Lines from the one with "[0:06.30-0:07.20]" up to and including the one with "[0:00.00-0:11.80]" are to be copied exactly from the records below, without their pictures.

Collected data:
....

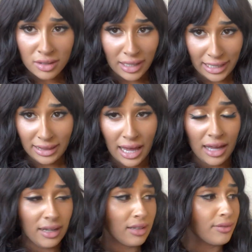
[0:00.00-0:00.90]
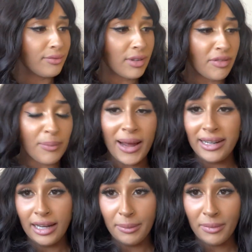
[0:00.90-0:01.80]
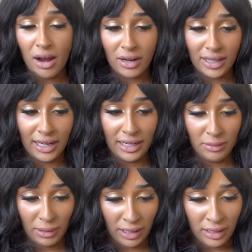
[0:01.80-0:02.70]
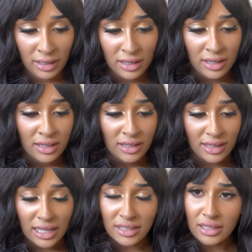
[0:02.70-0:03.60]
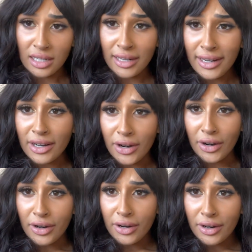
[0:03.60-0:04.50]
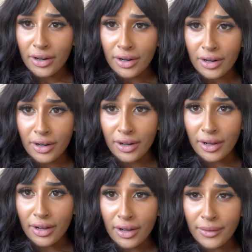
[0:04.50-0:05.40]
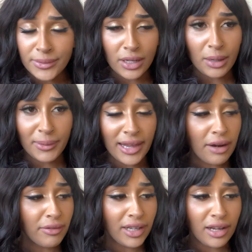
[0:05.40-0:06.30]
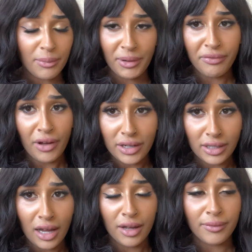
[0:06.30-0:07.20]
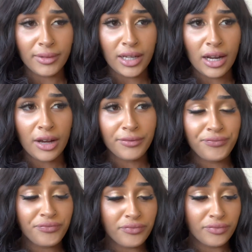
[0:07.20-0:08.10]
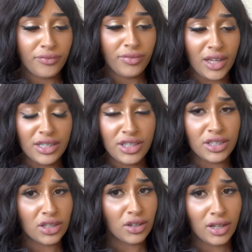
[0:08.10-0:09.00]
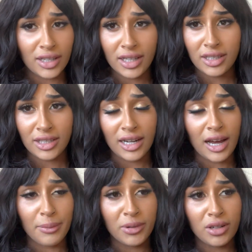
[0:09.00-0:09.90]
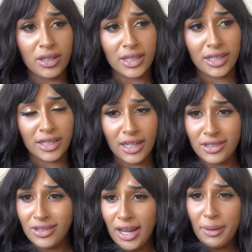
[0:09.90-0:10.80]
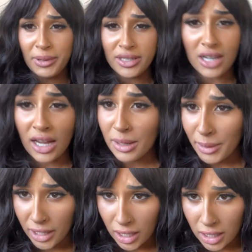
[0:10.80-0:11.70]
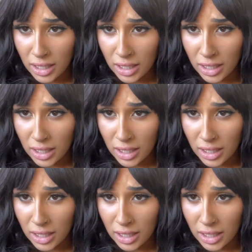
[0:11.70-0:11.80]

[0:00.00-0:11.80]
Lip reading: like that. Never mind name hardly anywhere. Less than a year. I'm sorry, but that really got me fucked up, you know? And she's a girl on the internet. I'm a girl on the internet. So, yeah, I'm going to talk about it.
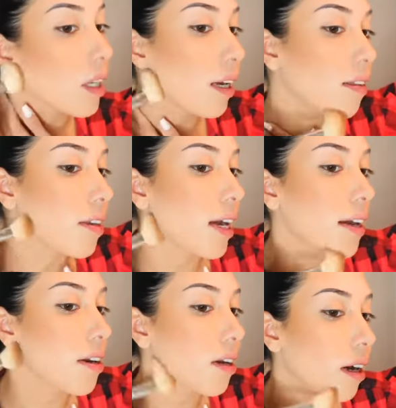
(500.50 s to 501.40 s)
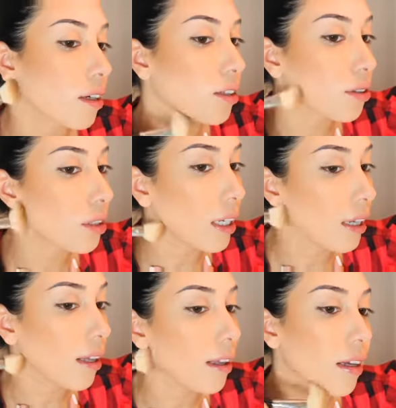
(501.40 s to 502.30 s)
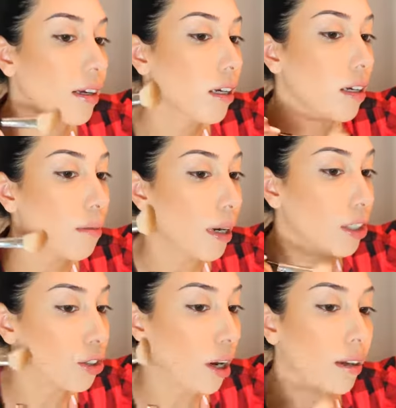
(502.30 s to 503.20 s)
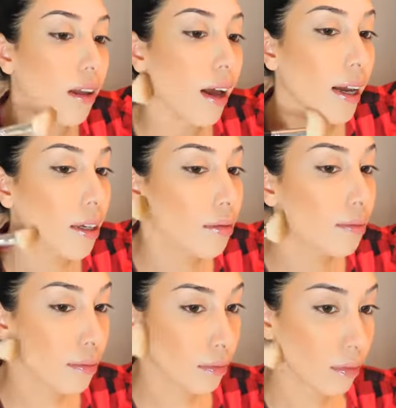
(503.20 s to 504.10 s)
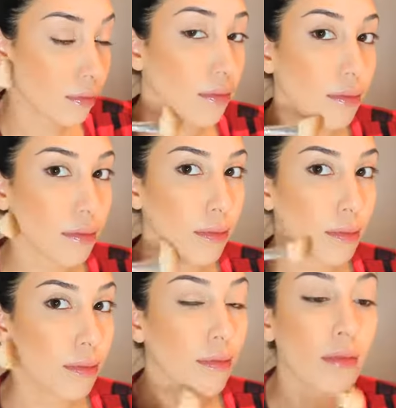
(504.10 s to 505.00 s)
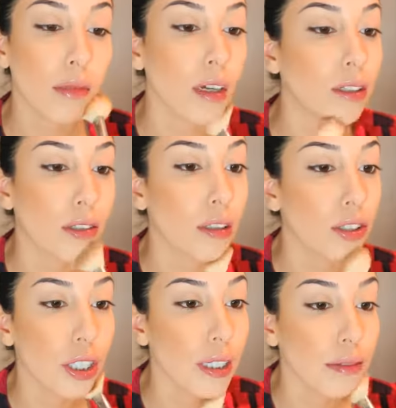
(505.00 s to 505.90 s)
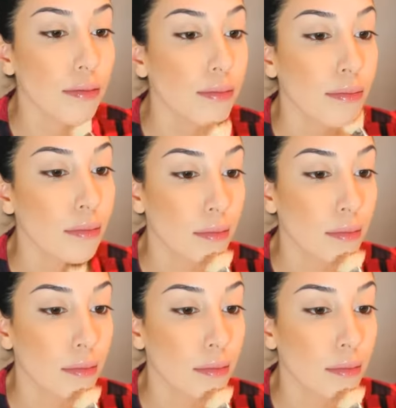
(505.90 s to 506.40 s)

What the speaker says: And then underneath my jawline, under the chin,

....

#### Output for this task:
[0:06.30-0:07.20]
[0:07.20-0:08.10]
[0:08.10-0:09.00]
[0:09.00-0:09.90]
[0:09.90-0:10.80]
[0:10.80-0:11.70]
[0:11.70-0:11.80]

[0:00.00-0:11.80]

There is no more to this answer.